TASK REQUIREMENTS:
Give back all of the data exactly as it stands, with the pictures removed.

RECORDS FOR THIS TASK:
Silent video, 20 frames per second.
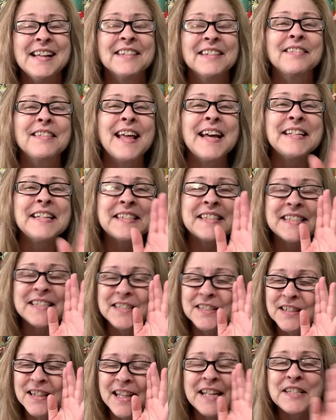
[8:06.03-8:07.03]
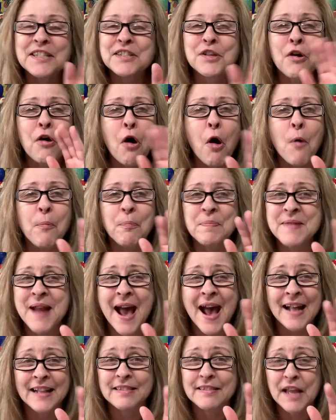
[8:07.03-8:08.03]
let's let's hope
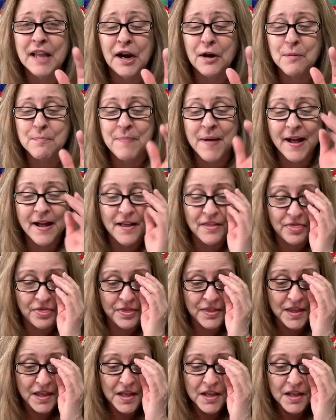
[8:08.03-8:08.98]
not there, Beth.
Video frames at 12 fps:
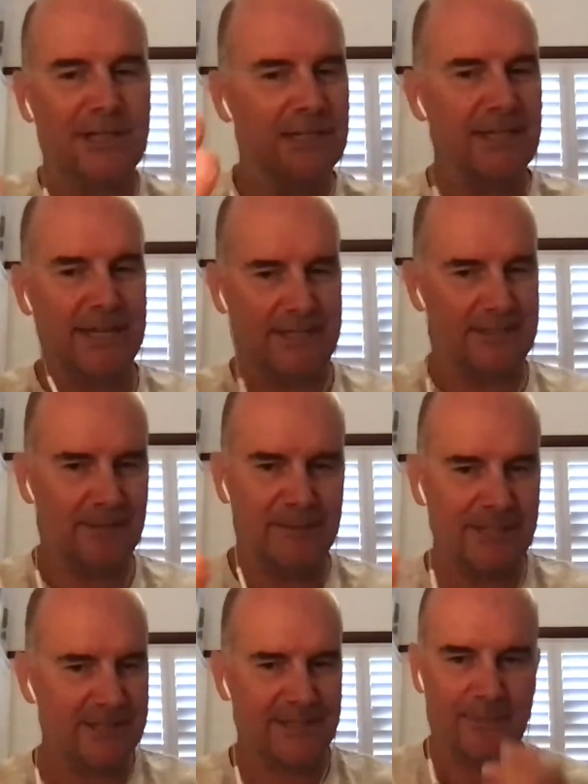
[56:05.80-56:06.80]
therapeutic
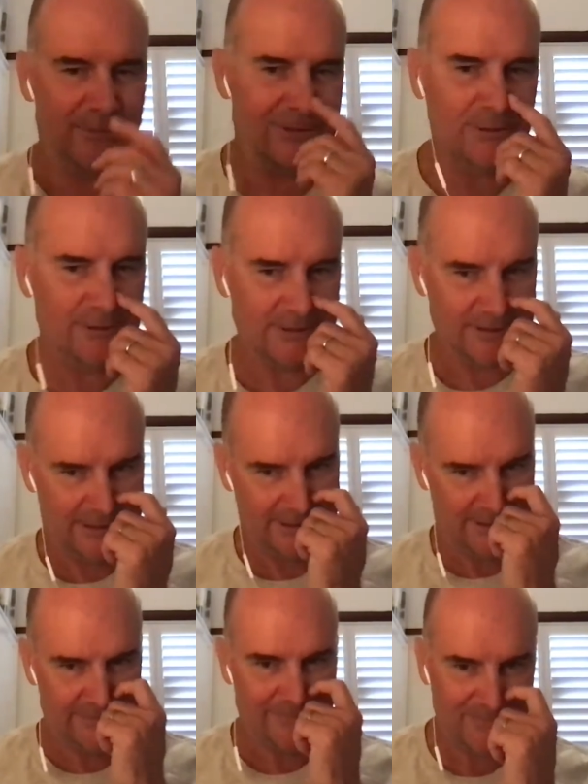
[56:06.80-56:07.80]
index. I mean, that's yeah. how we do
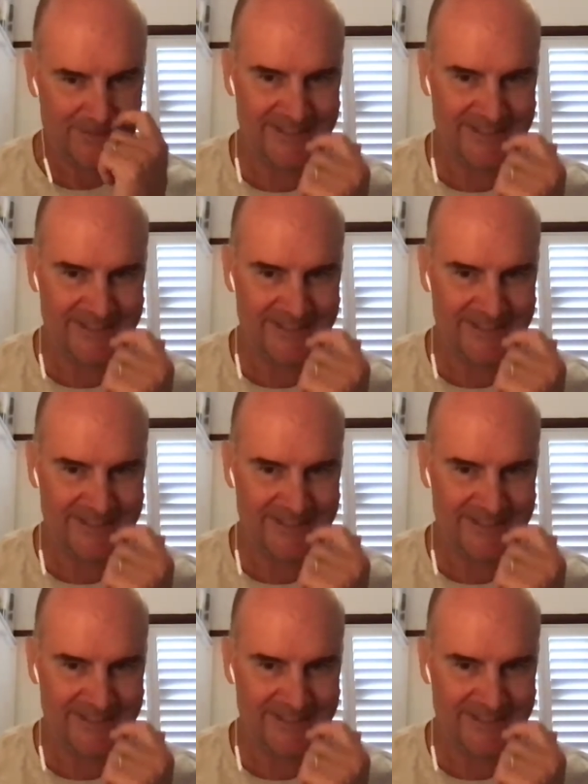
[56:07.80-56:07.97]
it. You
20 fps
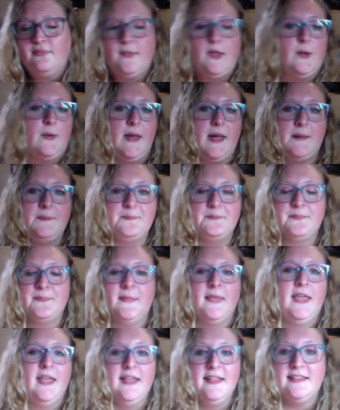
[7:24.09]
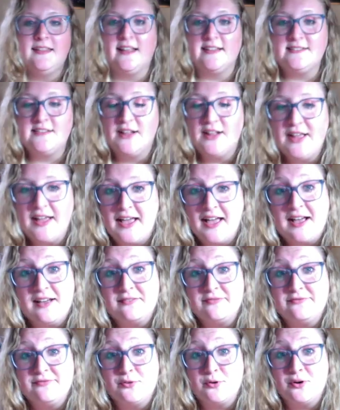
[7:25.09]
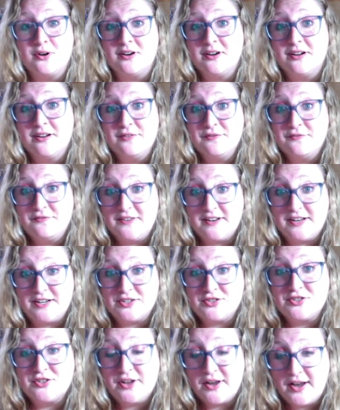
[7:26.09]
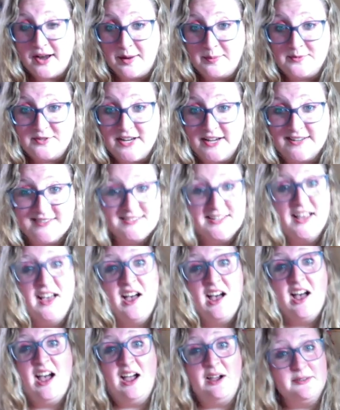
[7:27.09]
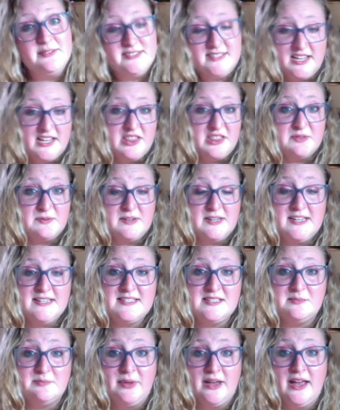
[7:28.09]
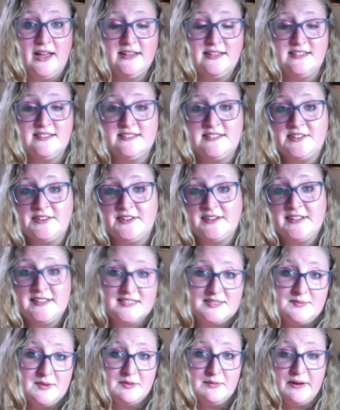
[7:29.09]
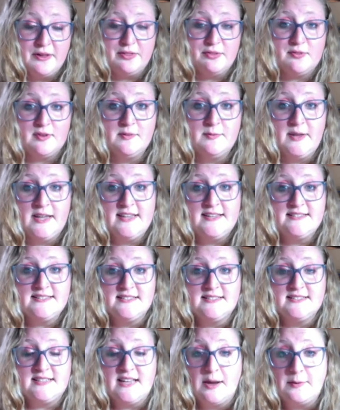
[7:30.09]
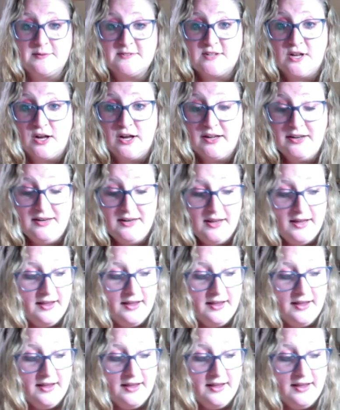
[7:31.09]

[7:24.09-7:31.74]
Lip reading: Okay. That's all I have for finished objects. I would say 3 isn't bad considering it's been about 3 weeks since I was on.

ANSWER SECTION:
Silent video, 20 frames per second.
[8:06.03-8:07.03]
[8:07.03-8:08.03]
let's let's hope
[8:08.03-8:08.98]
not there, Beth.
Video frames at 12 fps:
[56:05.80-56:06.80]
therapeutic
[56:06.80-56:07.80]
index. I mean, that's yeah. how we do
[56:07.80-56:07.97]
it. You
20 fps
[7:24.09]
[7:25.09]
[7:26.09]
[7:27.09]
[7:28.09]
[7:29.09]
[7:30.09]
[7:31.09]

[7:24.09-7:31.74]
Lip reading: Okay. That's all I have for finished objects. I would say 3 isn't bad considering it's been about 3 weeks since I was on.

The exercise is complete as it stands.